L’audit interne au secours du budget du Siamu

«Ces problèmes traduisent des failles dans les mécanismes de contrôle interne, mais aussi des
risques budgétaires et financiers pour la Région que nous connaissons exsangue», a exposé en Commission des Affaires intérieures du Parlement bruxellois, Eléonore Simonet (MR), à la Secrétaire d’Etat de tutelle, Ans Persoons (Vooruit).

Quand un organisme fonctionne avec une dotation, s’il y a un excès budgétaire et que le budget de l’année suivante se base sur celui de l’année où il y a l’excès, il y a un potentiel surfinancement.

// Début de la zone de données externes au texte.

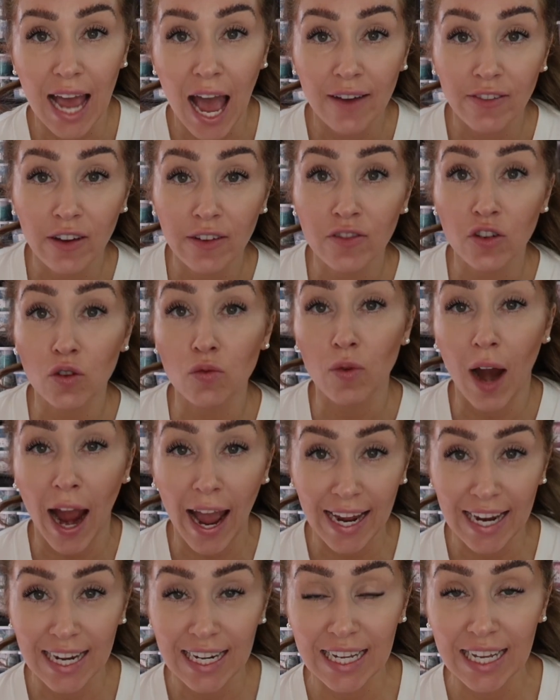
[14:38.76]
to have a
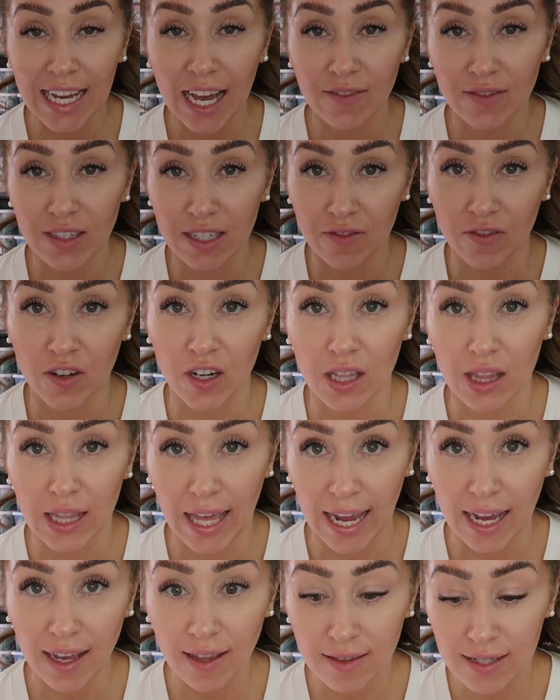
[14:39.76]
variety of different
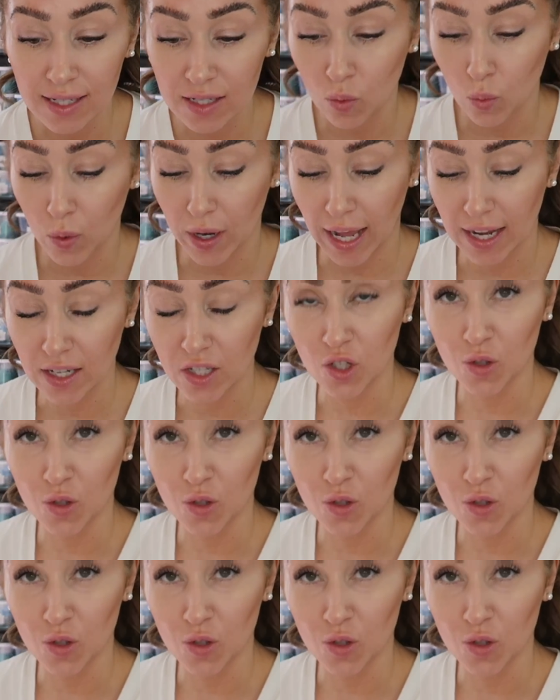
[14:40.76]
lengths when I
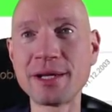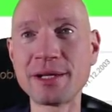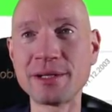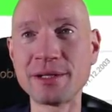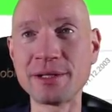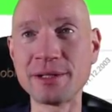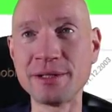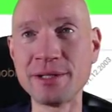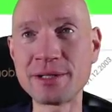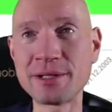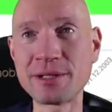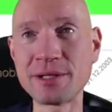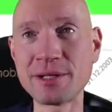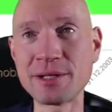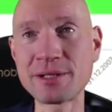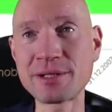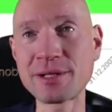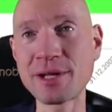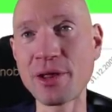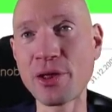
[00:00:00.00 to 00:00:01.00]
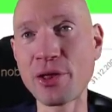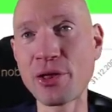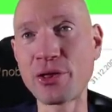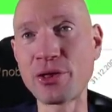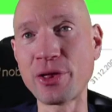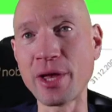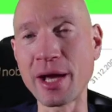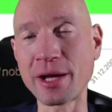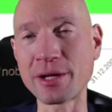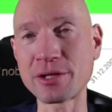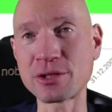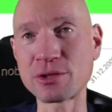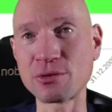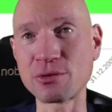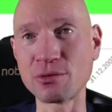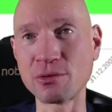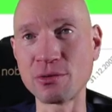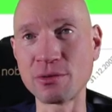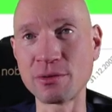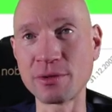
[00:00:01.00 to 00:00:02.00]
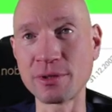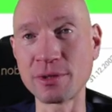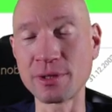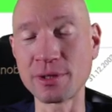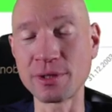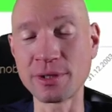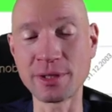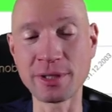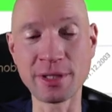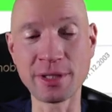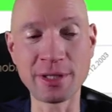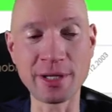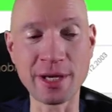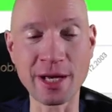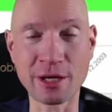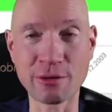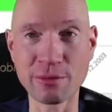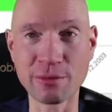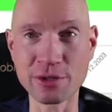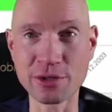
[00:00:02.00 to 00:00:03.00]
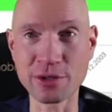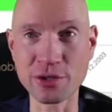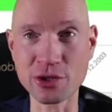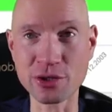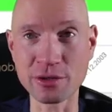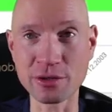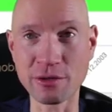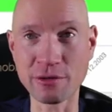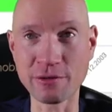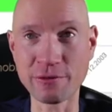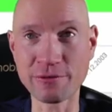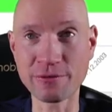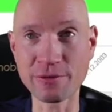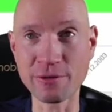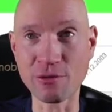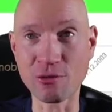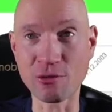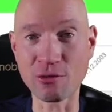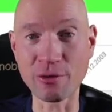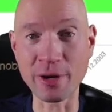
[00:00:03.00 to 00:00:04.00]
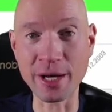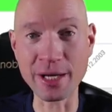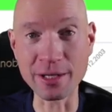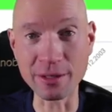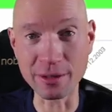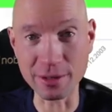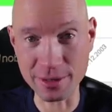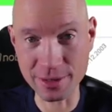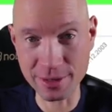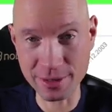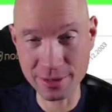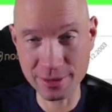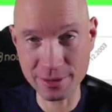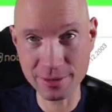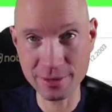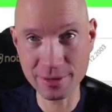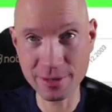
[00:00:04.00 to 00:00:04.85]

This is thanks to the acquisition of Reynolds.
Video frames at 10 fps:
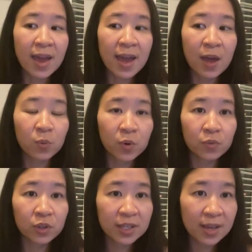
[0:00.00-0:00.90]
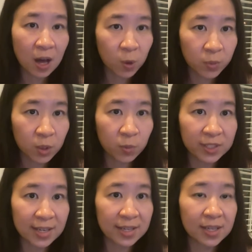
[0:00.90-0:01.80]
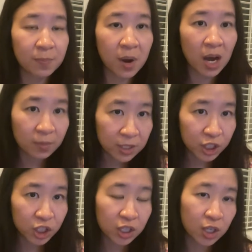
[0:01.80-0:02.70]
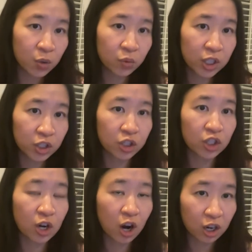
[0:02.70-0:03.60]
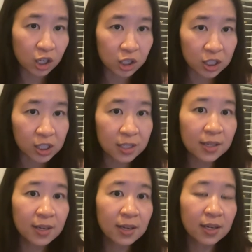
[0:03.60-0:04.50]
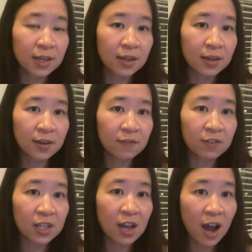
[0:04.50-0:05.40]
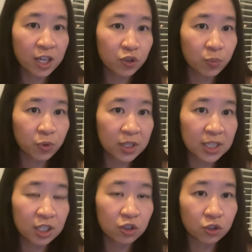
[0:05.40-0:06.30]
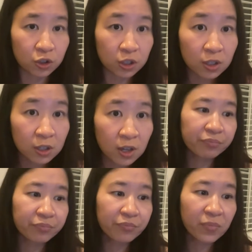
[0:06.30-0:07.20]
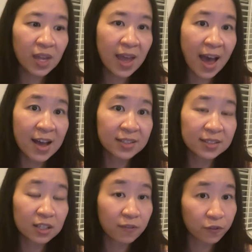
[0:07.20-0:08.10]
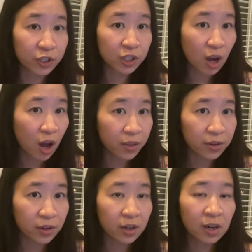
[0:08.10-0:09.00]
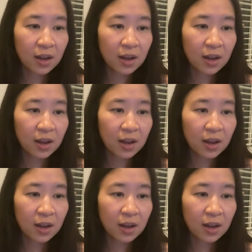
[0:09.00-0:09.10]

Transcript: And what really helped him was that he published a research article in the IEEE journal as a first author.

Un ancien auditeur de la Cour des Comptes

Pour la socialiste flamande, cette situation émane d’un manque de ressources humaines au sein de l’équipe comptable et d’un fournisseur capable de faire l’inventaire. «Toute une série de contrôles sont effectués pour détecter les anomalies le plus en amont possible, dans le but d’y remédier le plus rapidement possible. Toutefois, la résolution des différents points prend parfois du temps, notamment en cas de litiges juridiques. L’audit interne de la SPRB (NDLR: Service Public Régional Bruxellois) a vu ses missions étendues pour aider les entités qui ne disposaient pas encore d’audit interne, dont le Siamu.»

Le budget du Siamu menacé?

Cette réponse de la socialiste n’a «pas rassuré» Eléonore Simonet. «La Secrétaire d’Etat parle de problèmes qui existent depuis des années. Depuis 14 ans, la Cour des Comptes s’abstient de donner un avis sur le Siamu.» La libérale salue l’extension de l’audit du SPRB et la mise en place d’un logiciel optimisé pour tous les organismes publics bruxellois, «mais le gouvernement sortant n’a pas à fuir ses responsabilités».

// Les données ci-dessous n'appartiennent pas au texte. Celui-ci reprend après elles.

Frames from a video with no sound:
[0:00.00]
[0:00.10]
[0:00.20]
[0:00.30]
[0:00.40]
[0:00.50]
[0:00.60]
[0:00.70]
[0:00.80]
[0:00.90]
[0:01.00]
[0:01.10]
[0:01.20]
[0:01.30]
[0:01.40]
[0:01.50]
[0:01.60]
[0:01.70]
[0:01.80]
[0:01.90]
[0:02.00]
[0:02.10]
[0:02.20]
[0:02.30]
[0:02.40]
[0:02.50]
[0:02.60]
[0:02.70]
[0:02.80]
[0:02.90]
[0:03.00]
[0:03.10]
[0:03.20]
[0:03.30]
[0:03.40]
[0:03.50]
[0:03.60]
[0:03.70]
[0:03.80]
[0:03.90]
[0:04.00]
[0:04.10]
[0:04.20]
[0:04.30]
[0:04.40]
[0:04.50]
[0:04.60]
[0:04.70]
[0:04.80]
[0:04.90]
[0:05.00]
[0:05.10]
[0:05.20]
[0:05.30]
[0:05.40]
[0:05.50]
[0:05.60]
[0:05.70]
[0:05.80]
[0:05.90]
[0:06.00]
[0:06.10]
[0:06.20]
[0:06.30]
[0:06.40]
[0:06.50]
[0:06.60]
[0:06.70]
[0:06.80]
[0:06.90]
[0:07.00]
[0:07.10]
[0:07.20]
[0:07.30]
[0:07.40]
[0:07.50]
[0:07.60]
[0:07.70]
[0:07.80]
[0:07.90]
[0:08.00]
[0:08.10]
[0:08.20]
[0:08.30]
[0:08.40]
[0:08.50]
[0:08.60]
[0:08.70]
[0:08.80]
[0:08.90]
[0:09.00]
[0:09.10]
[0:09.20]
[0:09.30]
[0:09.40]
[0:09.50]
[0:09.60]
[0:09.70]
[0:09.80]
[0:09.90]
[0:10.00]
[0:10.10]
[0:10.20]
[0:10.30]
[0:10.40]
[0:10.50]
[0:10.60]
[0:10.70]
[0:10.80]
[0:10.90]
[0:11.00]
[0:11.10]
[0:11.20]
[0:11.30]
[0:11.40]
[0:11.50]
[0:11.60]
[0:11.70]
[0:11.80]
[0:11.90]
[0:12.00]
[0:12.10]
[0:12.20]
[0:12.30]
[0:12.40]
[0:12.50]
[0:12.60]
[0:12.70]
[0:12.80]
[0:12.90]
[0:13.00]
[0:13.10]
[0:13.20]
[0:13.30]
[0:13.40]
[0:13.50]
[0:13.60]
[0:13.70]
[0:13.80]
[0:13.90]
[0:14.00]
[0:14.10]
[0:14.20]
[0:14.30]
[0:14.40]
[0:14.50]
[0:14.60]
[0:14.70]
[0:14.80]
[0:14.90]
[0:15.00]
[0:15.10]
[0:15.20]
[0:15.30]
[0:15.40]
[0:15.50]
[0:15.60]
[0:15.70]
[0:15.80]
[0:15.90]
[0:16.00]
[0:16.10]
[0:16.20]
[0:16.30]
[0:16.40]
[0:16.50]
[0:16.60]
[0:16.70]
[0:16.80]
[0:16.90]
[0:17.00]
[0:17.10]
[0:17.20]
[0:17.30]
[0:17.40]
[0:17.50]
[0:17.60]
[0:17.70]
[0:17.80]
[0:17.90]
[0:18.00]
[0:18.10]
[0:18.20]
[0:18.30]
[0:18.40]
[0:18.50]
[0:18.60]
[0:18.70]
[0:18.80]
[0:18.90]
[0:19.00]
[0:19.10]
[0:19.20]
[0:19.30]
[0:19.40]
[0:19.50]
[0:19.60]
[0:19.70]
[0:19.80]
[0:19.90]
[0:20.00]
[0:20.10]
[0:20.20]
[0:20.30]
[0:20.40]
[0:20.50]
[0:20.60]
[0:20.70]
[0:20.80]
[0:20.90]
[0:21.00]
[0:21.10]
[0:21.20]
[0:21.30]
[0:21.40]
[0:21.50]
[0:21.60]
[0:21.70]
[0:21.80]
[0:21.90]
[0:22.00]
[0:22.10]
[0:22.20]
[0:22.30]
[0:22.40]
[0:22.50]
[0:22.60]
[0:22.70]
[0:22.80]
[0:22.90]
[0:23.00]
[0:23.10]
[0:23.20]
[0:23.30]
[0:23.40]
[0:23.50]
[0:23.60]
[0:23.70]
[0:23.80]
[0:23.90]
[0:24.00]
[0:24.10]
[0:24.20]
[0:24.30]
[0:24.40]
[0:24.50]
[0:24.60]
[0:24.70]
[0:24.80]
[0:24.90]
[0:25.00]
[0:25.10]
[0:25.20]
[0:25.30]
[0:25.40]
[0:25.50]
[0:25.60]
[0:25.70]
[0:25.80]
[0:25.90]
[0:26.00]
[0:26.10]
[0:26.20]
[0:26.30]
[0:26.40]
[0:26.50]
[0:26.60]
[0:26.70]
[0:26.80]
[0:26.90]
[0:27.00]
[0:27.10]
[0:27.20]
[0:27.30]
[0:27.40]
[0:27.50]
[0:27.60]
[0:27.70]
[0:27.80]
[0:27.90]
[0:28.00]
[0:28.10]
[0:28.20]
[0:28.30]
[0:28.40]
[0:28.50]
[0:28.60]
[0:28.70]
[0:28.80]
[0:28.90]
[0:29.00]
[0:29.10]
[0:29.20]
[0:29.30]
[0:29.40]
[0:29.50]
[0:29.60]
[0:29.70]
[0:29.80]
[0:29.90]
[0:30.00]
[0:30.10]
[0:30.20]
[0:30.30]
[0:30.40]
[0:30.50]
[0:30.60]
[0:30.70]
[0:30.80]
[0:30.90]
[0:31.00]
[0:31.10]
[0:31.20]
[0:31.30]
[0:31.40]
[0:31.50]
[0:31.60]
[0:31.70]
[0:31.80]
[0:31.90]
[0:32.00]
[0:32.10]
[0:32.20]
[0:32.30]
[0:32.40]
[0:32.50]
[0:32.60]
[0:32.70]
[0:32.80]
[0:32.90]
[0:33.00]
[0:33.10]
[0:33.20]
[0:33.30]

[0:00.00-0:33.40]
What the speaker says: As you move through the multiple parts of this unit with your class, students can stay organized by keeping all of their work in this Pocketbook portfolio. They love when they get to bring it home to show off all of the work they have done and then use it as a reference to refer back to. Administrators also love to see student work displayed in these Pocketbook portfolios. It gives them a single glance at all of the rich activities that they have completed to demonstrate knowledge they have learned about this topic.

La question à mille euros, ou plutôt à un million, est celle de l’impact d’un tel brouillard dans l’élaboration d’un budget pour le Siamu. «Quand un organisme fonctionne avec une dotation, s’il y a un excès budgétaire et que le budget de l’année suivante se base sur celui de l’année où il y a l’excès, il y a un potentiel surfinancement», explique un ancien auditeur de la Cour des Comptes. Ce brouillard budgétaire sème donc le trouble sur un organisme public dont la dotation, en 2023, s’élevait à près de 160 millions d’euros. Le cabinet Persoons estime pour sa part qu’il serait «contre-productif, de sanctionner une organisation comme le SIAMU, qui est essentielle pour la sécurité incendie et l’aide médicale urgente, en raison de problématiques qui trouvent leur origine dans une sous-investissement et un sous-effectif dans l’administration par le passé».

«Ce n’est pas vraiment la question du budget, assure Eléonore Simonet dont le parti devrait, un jour ou l’autre, se retrouver aux manettes d’un exécutif régional. C’est une question de bonne gestion de l’argent des Bruxellois qui se lèvent tôt le matin pour travailler.»